A missão de Cláudia já rendeu quatro congressos da Debra Brasil, que reúne pacientes, parentes, amigos e profissionais afins ao tratamento da doença. Neste ano, o encontro foi sediado em Belo Horizonte, nesta sexta-feira (22/09), no Palácio das Mangabeiras, antiga residência oficial dos governadores mineiros.
Nele, a reportagem encontrou uma artista brasileira, aclamada pela crítica nacional e internacional – a balarina e coreógrafa Deborah Colker. "Theo é o meu primeiro neto e sou apaixonada por ele", contou à plateia.
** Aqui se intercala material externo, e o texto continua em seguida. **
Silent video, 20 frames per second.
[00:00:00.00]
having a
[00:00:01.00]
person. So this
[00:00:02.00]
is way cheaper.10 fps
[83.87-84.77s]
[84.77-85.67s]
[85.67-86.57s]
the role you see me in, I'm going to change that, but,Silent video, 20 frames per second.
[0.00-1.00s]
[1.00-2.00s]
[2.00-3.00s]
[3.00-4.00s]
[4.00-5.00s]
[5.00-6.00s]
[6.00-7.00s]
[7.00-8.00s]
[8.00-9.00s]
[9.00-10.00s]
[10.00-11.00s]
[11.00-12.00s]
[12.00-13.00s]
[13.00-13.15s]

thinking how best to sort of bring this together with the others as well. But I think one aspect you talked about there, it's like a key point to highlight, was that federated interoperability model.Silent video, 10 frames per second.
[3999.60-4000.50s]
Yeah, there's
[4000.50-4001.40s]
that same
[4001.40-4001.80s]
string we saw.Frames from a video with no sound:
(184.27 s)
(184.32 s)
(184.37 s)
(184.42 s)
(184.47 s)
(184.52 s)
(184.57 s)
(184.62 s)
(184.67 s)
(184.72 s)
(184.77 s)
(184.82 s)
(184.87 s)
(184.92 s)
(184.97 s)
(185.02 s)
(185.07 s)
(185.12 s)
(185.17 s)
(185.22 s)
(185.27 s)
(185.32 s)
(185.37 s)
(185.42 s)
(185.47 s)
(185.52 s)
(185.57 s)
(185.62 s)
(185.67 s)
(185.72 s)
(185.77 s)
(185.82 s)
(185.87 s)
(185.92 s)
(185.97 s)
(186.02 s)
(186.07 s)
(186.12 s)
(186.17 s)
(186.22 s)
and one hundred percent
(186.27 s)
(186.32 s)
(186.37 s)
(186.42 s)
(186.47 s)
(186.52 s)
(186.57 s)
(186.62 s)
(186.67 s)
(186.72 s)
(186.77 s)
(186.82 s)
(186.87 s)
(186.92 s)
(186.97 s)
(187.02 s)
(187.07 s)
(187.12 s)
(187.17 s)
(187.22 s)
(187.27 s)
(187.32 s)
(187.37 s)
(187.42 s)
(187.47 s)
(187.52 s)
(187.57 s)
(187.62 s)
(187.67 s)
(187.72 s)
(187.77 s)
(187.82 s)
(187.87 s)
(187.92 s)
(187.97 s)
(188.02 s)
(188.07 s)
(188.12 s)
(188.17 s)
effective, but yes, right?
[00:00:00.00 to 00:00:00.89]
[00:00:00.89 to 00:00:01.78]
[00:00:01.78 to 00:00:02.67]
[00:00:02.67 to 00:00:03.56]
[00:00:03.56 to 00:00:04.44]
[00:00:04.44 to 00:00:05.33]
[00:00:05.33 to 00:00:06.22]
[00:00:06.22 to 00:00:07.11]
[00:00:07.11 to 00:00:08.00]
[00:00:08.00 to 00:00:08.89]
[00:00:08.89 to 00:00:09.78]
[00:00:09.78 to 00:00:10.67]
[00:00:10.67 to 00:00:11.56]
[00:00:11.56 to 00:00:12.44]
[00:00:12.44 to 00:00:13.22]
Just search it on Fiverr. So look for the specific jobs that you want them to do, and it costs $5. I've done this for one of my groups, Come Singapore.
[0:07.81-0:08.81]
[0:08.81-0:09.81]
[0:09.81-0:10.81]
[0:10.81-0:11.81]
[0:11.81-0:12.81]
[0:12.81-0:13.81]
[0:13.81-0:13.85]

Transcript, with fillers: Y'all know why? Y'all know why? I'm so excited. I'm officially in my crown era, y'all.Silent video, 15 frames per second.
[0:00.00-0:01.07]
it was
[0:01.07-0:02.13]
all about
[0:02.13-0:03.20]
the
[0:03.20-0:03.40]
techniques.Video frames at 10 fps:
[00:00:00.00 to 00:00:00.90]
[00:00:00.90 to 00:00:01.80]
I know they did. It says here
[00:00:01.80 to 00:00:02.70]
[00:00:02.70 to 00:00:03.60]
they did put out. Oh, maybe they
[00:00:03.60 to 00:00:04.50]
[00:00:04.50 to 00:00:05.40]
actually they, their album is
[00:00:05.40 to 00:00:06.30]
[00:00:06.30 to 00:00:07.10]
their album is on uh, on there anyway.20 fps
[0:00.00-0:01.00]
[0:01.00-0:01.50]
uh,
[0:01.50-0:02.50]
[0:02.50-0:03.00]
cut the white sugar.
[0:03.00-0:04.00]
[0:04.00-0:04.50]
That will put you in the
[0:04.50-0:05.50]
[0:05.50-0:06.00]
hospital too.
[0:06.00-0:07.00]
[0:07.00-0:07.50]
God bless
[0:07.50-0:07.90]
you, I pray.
À reportagem, a bailarina revelou a experiência dolorosa que foi descobrir, no nascimento do neto, a epidermólise bolhosa.
Theo nasceu já com as marcas em um pé, na mão e na cabeça. Um atrito qualquer pode provocar as bolhas, que precisam ser estouradas com seringas – para evitar lesões mais graves – higienizadas e tratadas com curativos específicos, que costumam ser caros. Mas Deborah corrige a reportagem: "não são caros. São necessários", pontua. Em média, um paciente precisa R$ 30 mil mensais para ser cuidado adequadamente.
O 4º Congresso Debra Brasil trouxe uma esperança para os pacientes de EB. A partir do mês que vem, começa a ser comercializada nos Estados Unidos uma injeção que poderá minimizar o sofrimento provocado pelo estouro das bolhas.
O presidente da Debra Brasil, o administrador de empresas Leandro Rossi, tio de Theo, de três anos, filho da Maria Luiza, contou que o medicamento, além de minimizar o sofrimento das dores provocadas pelas bolhas e diminuir sequelas, ainda traz a promessa de diminuir em até 90% o risco de carcinomas.
Em função dessa esperança, Deborah Colker se despediu apressada da repórter para entrar na sala onde acontecia a palestra sobre o novo medicamento. Afinal, essa é uma "doença cruel", lembra a coreógrafa. Com sequelas não só físicas, mas também psicológicas.
E foi pensando nisso que Larissa Miranda Teixeira, 26 anos, que vive as agruras da doença, formou-se este ano em psicologia. "O meu próximo desafio é começar a atender na clínica. A minha vivência pode ajudar pessoas a enfrentar seus desafios", diz.
O operador de retroescavadeira Edson de Oliveira, pai de dois filhos com EB, contou que o maior desafio é ver os filhos sofrendo com a dores e as limitações provocadas pela doença. Não bastasse isso, ele precisou entrar na Justiça para garantir tratamento adequado para Caio, de 2 anos, e Gulherme, de 15 anos. "Eles sofrem mais do que a gente, é claro. Mas doí muito ver o sofrimento deles", lamenta.